Überhaupt nicht. Ich kann Geschichten erzählen – lassen wir das. Ich nehme die Fernsehauftritte gerne mit. Da bleibt die Bachstelze im Gespräch, solange der Hype um ein neues Gesicht anhält, nehme ich das dankbar an, um den Laden nach vorne zu bringen.
Lässt sich das denn zeitlich vereinbaren, die Fernsehauftritte wie „Kitchen Impossible“ und „Grill den Profi“ mit der Arbeitszeit in der Bachstelze?
Das sind rund drei Wochen Produktionszeit am Stück, dabei sitze ich unter anderem in der Jury von „Grill den Profi“. Tim Mälzer war der Türöffner, sodass die Medienwelt Maria Groß wahrnimmt.
Noch mal, du stehst alleine in der Küche?
Das ist eine Freiheit, die ich mir wieder erarbeitet habe, die Konzentration aufs Kochen, den Blick fürs Wesentliche. Dadurch, dass ich alleine bin, konzentriere ich mich aufs Wesentliche, lasse Punkte weg.

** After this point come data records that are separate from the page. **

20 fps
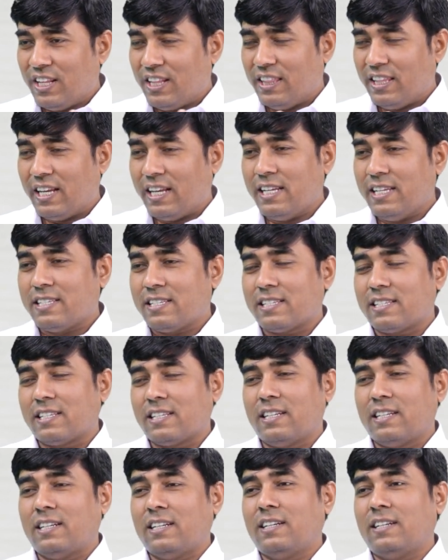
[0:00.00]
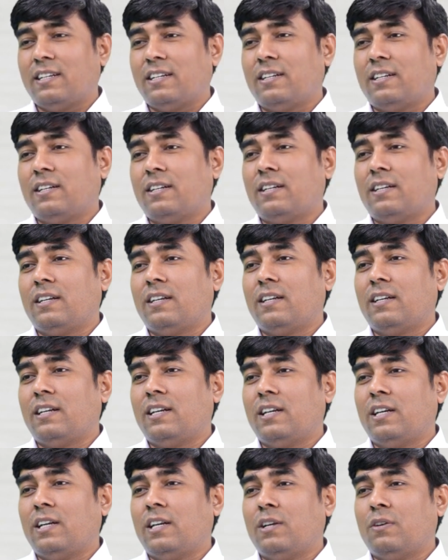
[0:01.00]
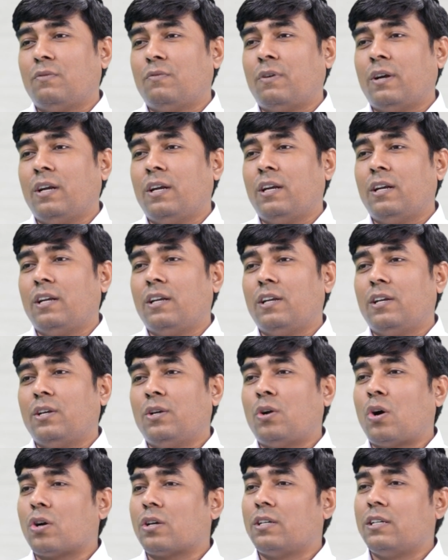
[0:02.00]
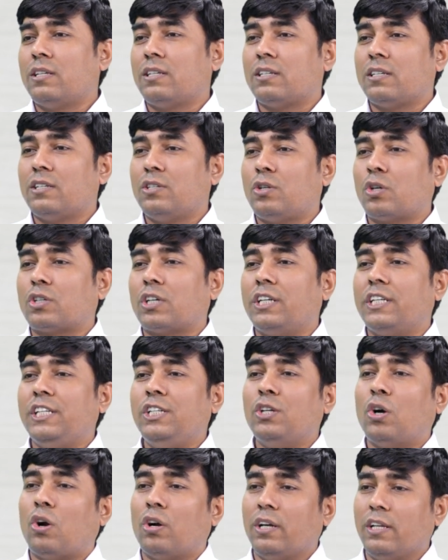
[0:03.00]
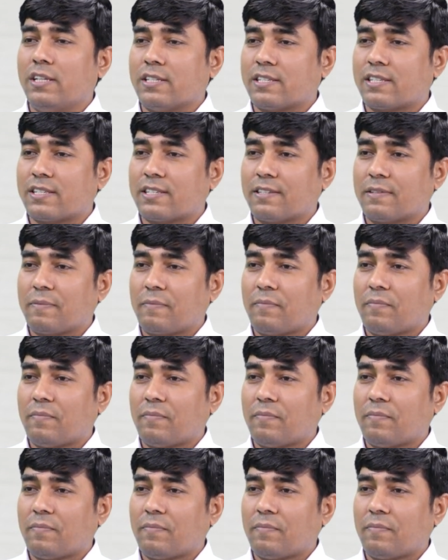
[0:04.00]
There is one doctor, Dr. Dean Ornish.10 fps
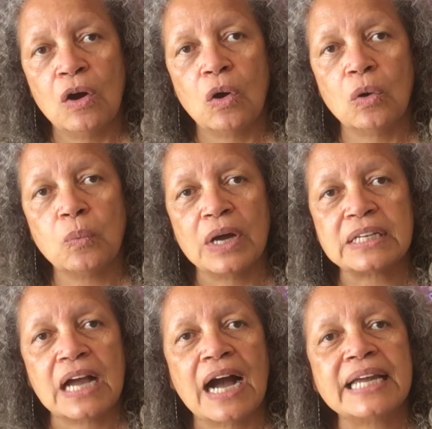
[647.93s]
or
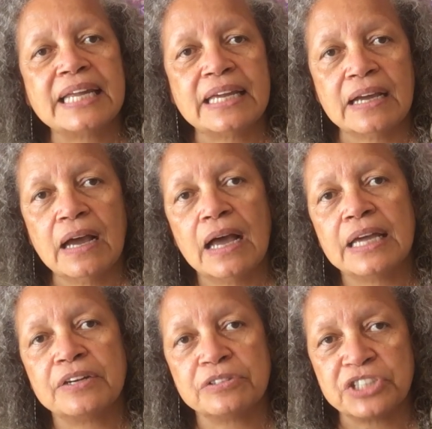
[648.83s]
what guiding
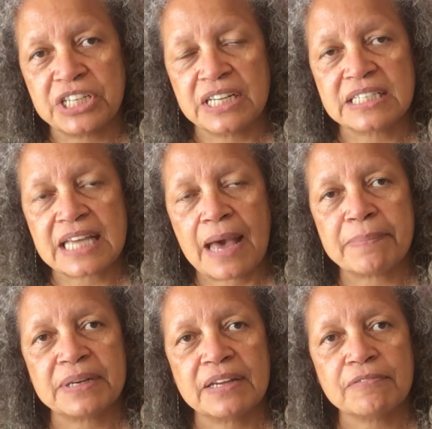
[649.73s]
energy is
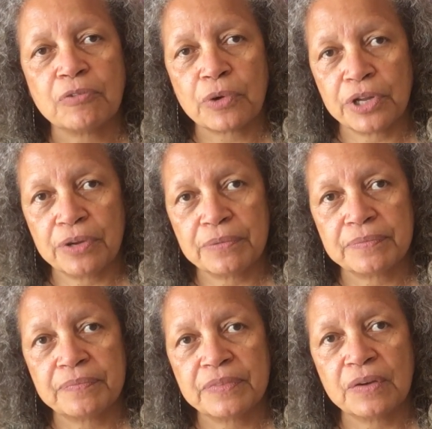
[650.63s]
happening for you.
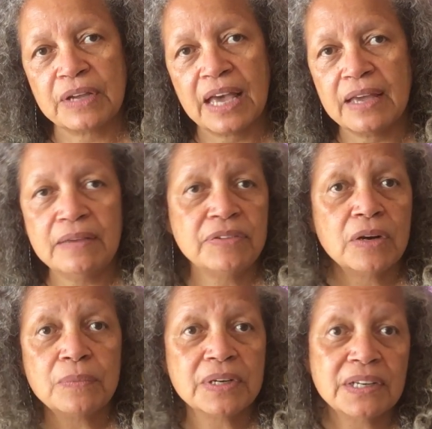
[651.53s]
Okay? If you
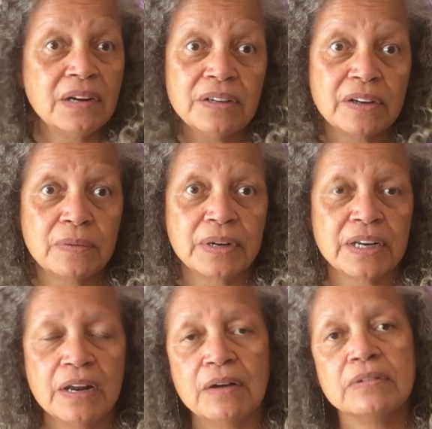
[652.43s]
don't want to know, you don't want to
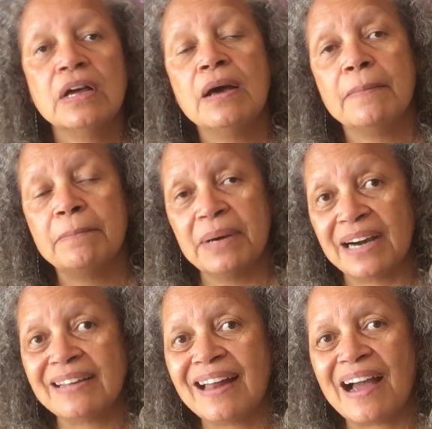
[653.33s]
know.
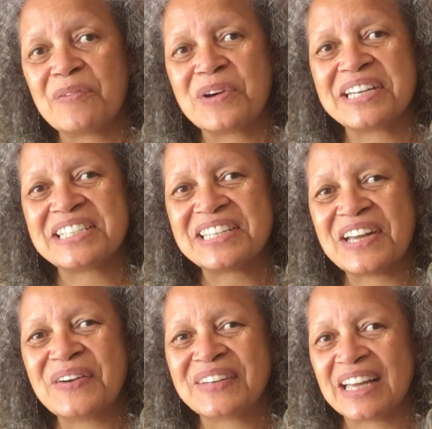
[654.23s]
But I wanted to
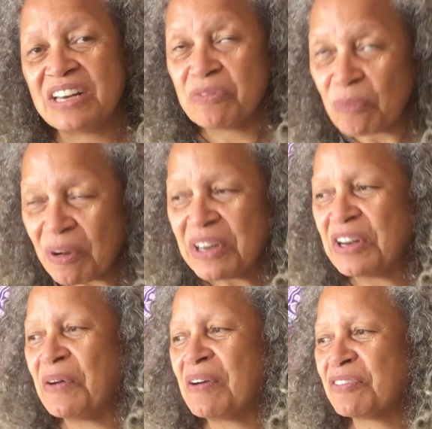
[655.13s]
know, and I want to
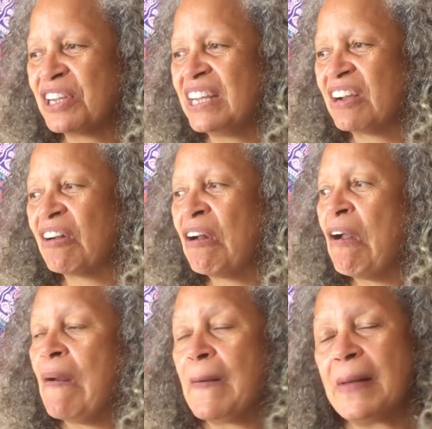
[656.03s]
know every year,
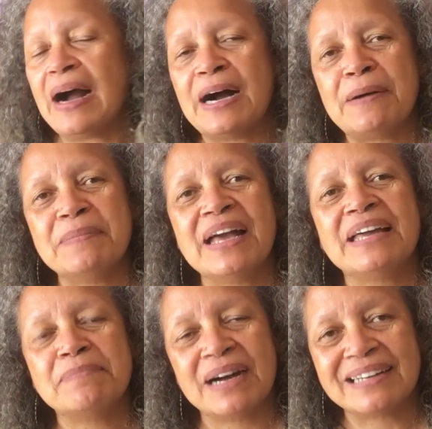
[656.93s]

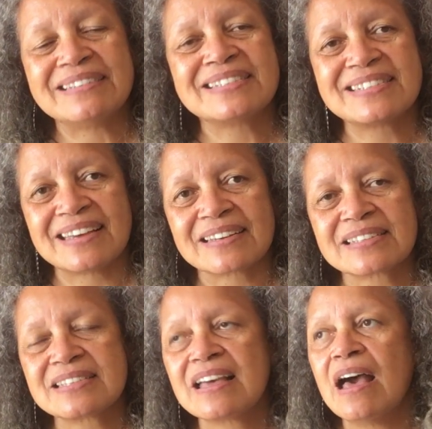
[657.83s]
and mine is
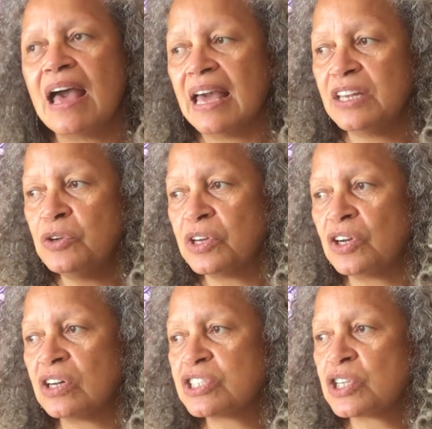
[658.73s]
6. And you can
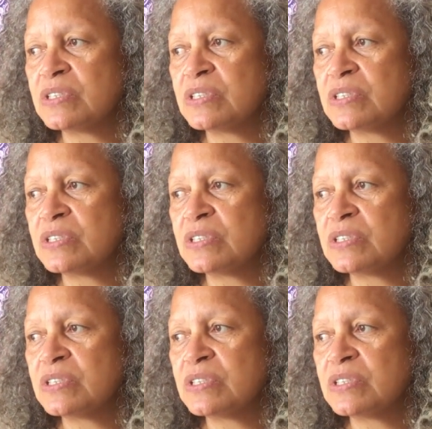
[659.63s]
also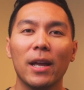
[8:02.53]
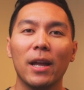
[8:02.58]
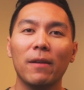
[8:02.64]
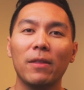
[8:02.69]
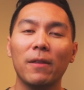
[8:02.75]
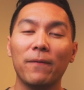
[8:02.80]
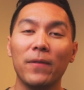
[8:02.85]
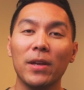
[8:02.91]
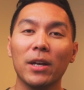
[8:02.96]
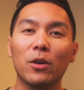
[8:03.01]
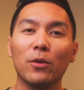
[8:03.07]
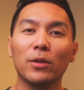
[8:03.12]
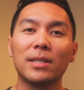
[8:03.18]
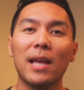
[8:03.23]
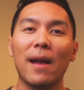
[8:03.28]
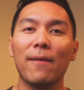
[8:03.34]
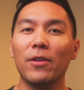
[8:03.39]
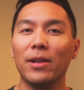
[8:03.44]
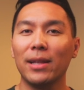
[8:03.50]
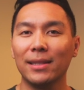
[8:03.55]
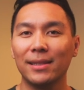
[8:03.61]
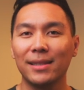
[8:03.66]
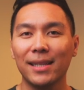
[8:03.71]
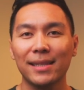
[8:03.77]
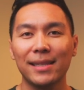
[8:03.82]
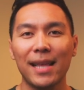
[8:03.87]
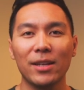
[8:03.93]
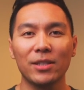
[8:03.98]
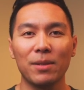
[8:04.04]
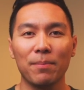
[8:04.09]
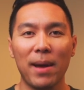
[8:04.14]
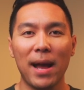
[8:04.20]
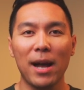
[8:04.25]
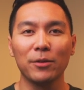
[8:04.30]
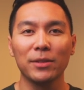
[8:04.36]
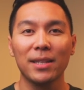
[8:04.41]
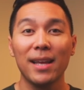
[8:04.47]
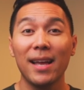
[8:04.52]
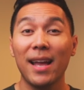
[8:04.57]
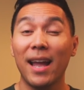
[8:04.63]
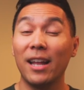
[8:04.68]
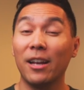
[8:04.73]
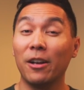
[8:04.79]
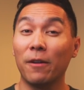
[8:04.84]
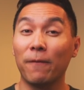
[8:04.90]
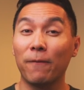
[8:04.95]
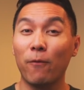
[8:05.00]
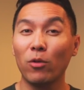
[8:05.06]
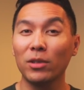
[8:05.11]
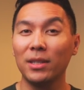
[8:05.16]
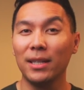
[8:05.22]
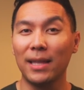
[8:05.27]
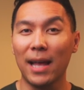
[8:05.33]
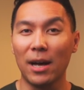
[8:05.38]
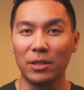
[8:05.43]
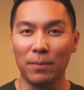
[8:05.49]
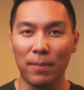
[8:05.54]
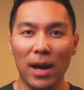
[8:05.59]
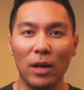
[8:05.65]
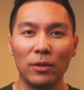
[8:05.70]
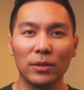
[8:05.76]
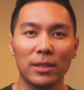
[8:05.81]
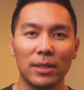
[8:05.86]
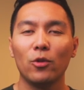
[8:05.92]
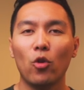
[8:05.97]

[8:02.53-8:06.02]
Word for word: if the vehicle is heavier than 6,000 pounds and under 14,000 pounds.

Back to base – die Qualität leidet nie darunter, im Gegenteil. Vielleicht die Ästhetik.
Wenn man sich die Preise für das Bachstelzen-Menü ansieht, dann kalkuliert ihr sehr fair.
Wir lassen das ganze Chichi drum herum weg. Es gibt bei uns russischen Service. Das Essen wird auf Platten und in Töpfen serviert. Ökologie fängt bei uns am Tisch an. Als Quereinsteigerin stell ich mir nie die Frage, was geht oder was geht nicht.